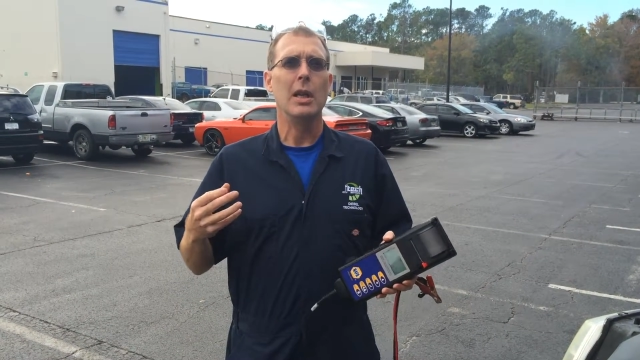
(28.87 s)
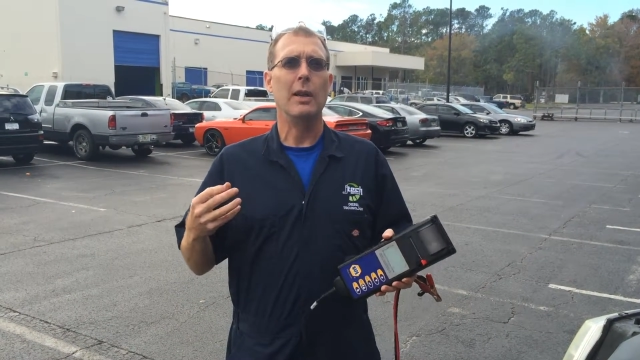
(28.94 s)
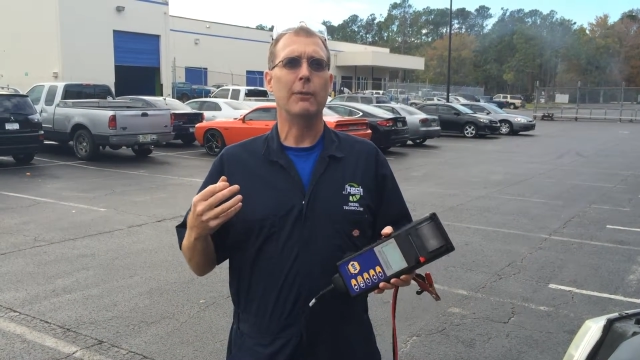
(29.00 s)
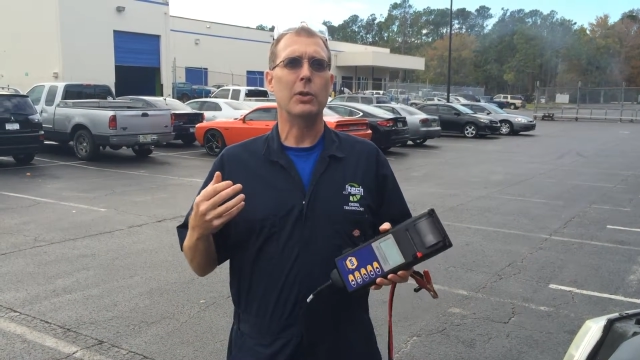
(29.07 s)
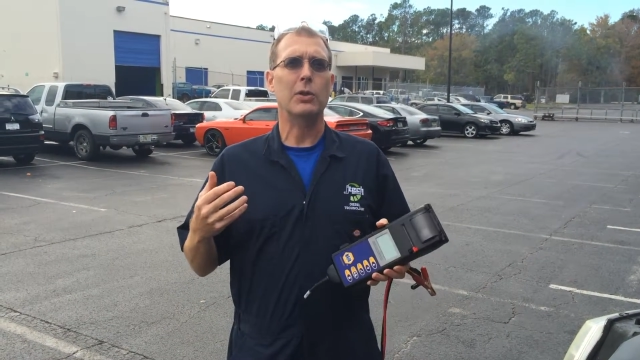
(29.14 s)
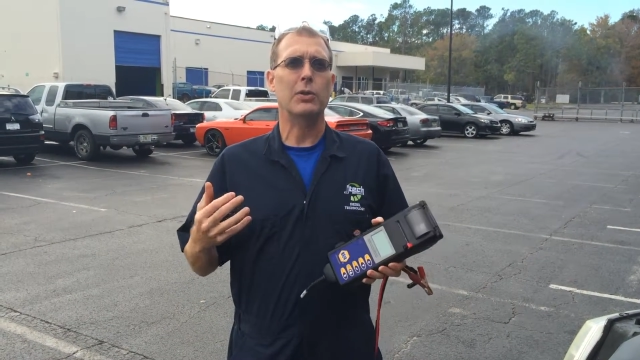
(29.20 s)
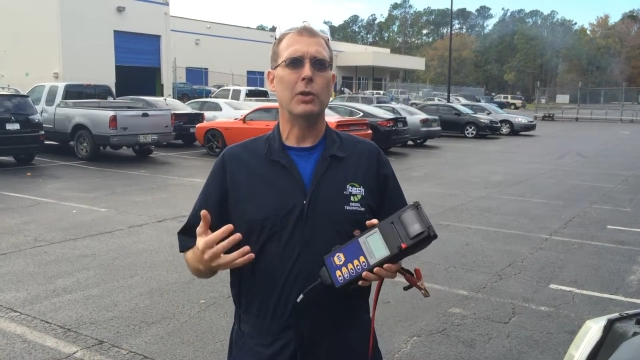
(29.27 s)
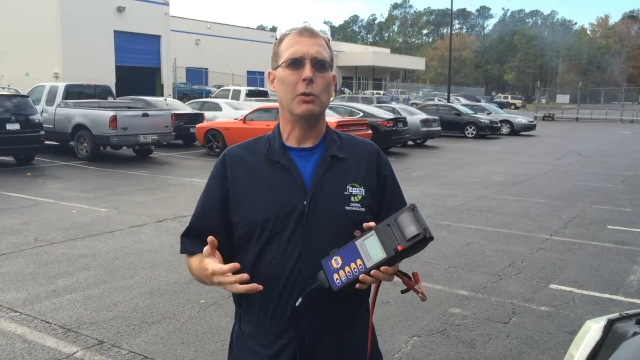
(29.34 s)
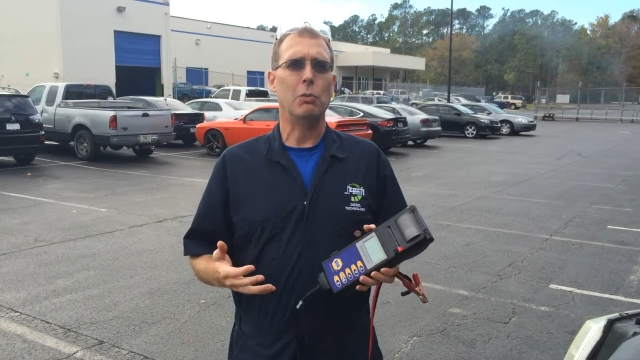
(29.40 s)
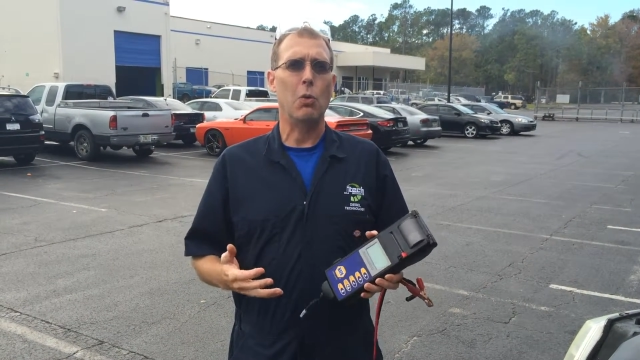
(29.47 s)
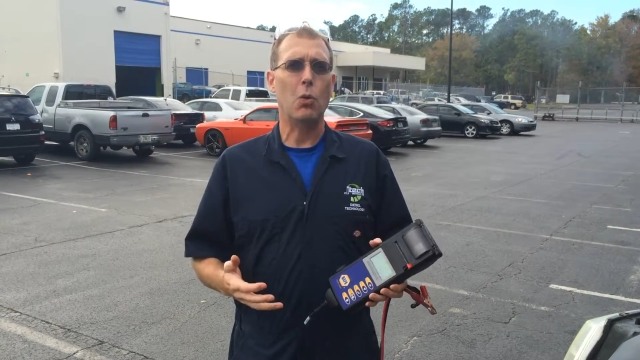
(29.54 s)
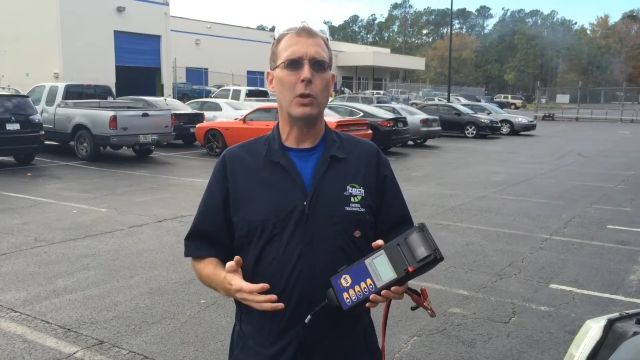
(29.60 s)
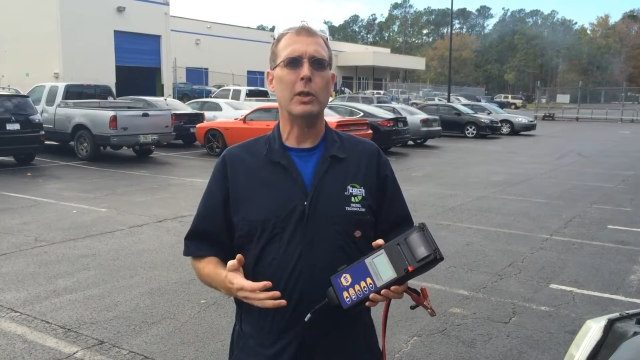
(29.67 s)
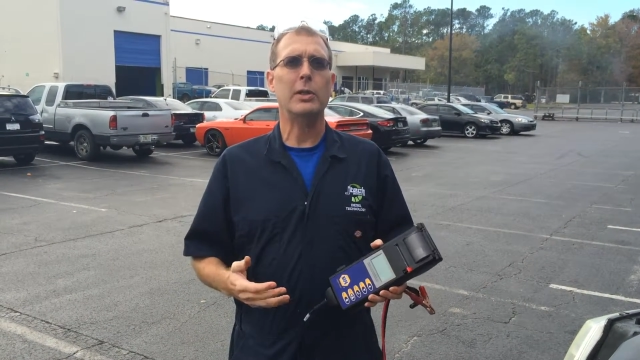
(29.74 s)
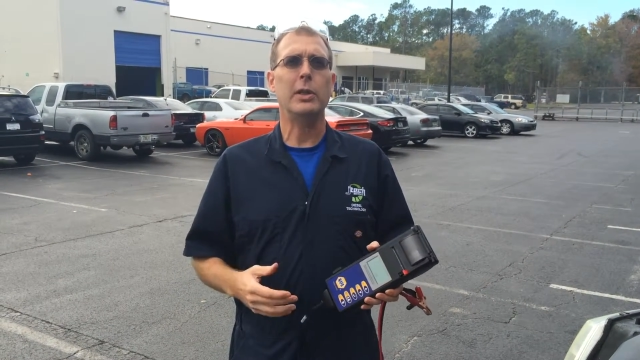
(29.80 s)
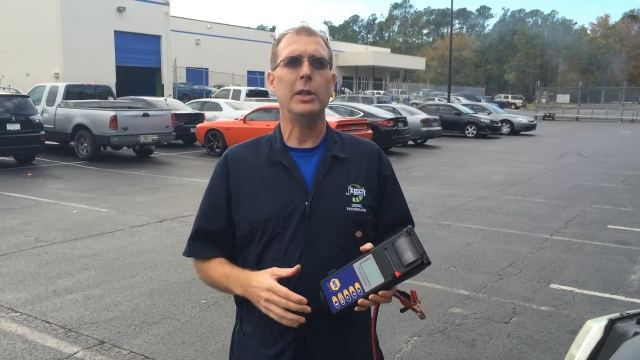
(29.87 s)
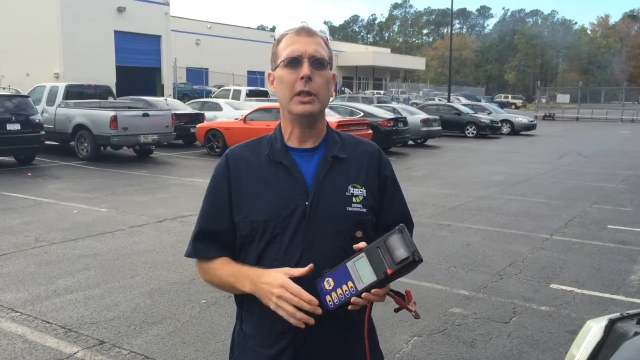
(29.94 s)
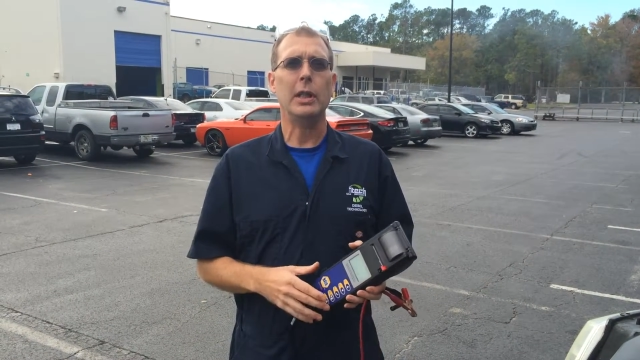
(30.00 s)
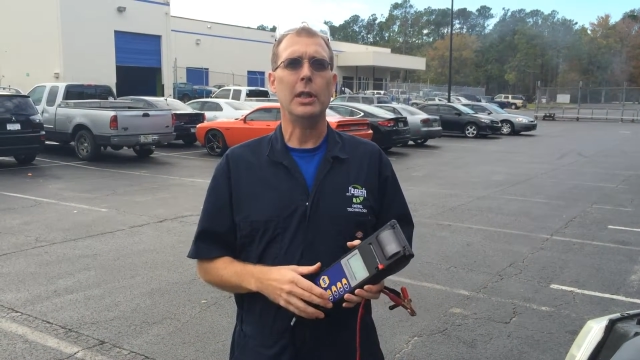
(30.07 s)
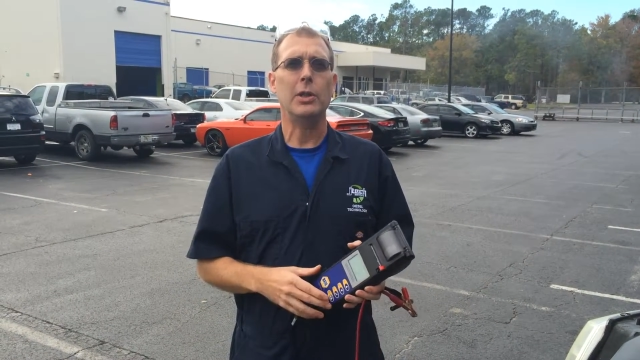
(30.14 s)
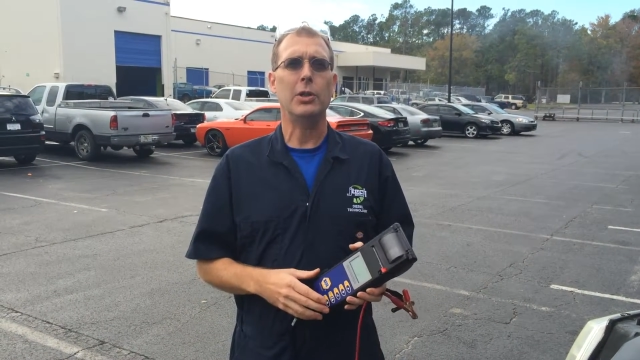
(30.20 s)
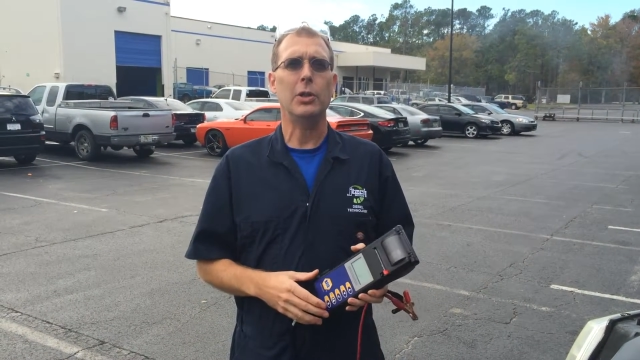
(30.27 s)
If there's a warranty
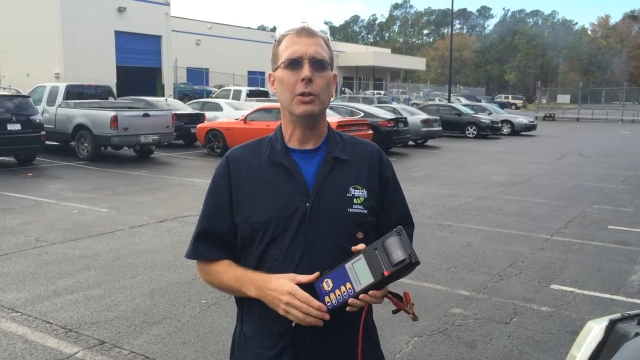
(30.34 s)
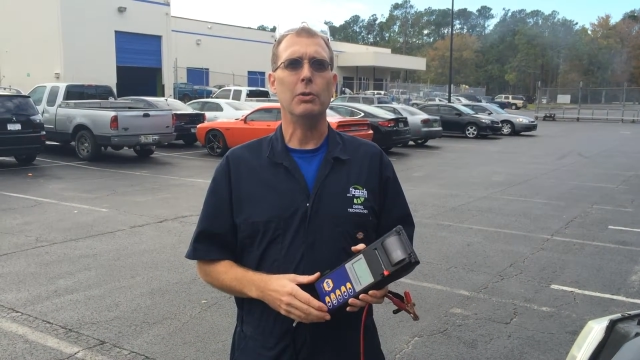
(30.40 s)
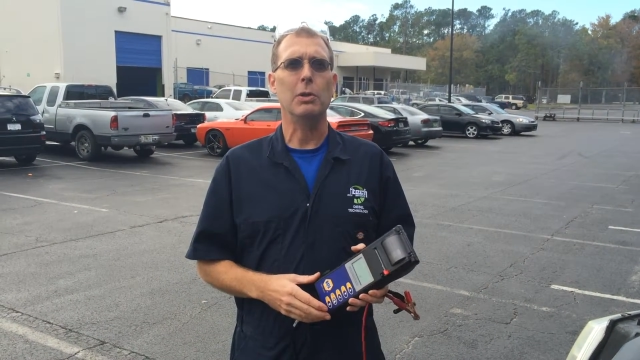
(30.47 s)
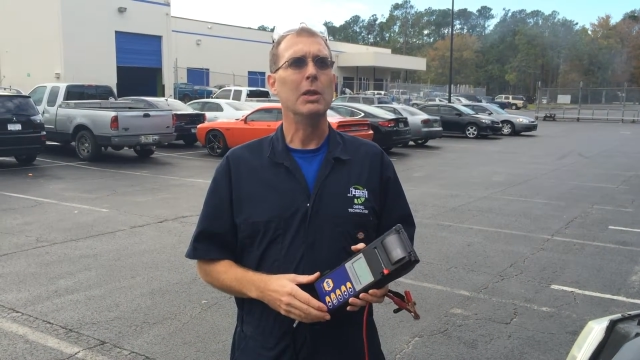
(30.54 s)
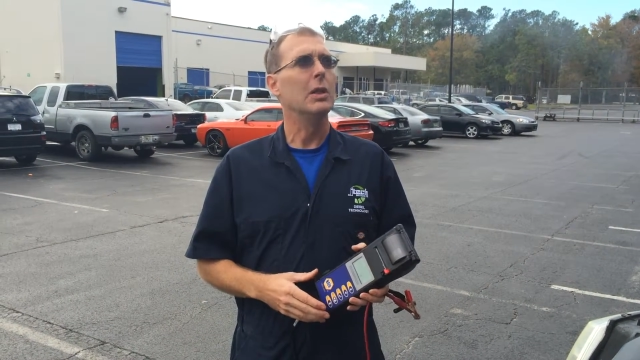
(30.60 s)
issue,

━━━━━━━━━━━━━━━━━━━━

▸ **Task goal**: Your answer must be an exact copy of the records, free of images.

▸ **Response to the task**:
(28.87 s)
(28.94 s)
(29.00 s)
(29.07 s)
(29.14 s)
(29.20 s)
(29.27 s)
(29.34 s)
(29.40 s)
(29.47 s)
(29.54 s)
(29.60 s)
(29.67 s)
(29.74 s)
(29.80 s)
(29.87 s)
(29.94 s)
(30.00 s)
(30.07 s)
(30.14 s)
(30.20 s)
(30.27 s)
If there's a warranty
(30.34 s)
(30.40 s)
(30.47 s)
(30.54 s)
(30.60 s)
issue,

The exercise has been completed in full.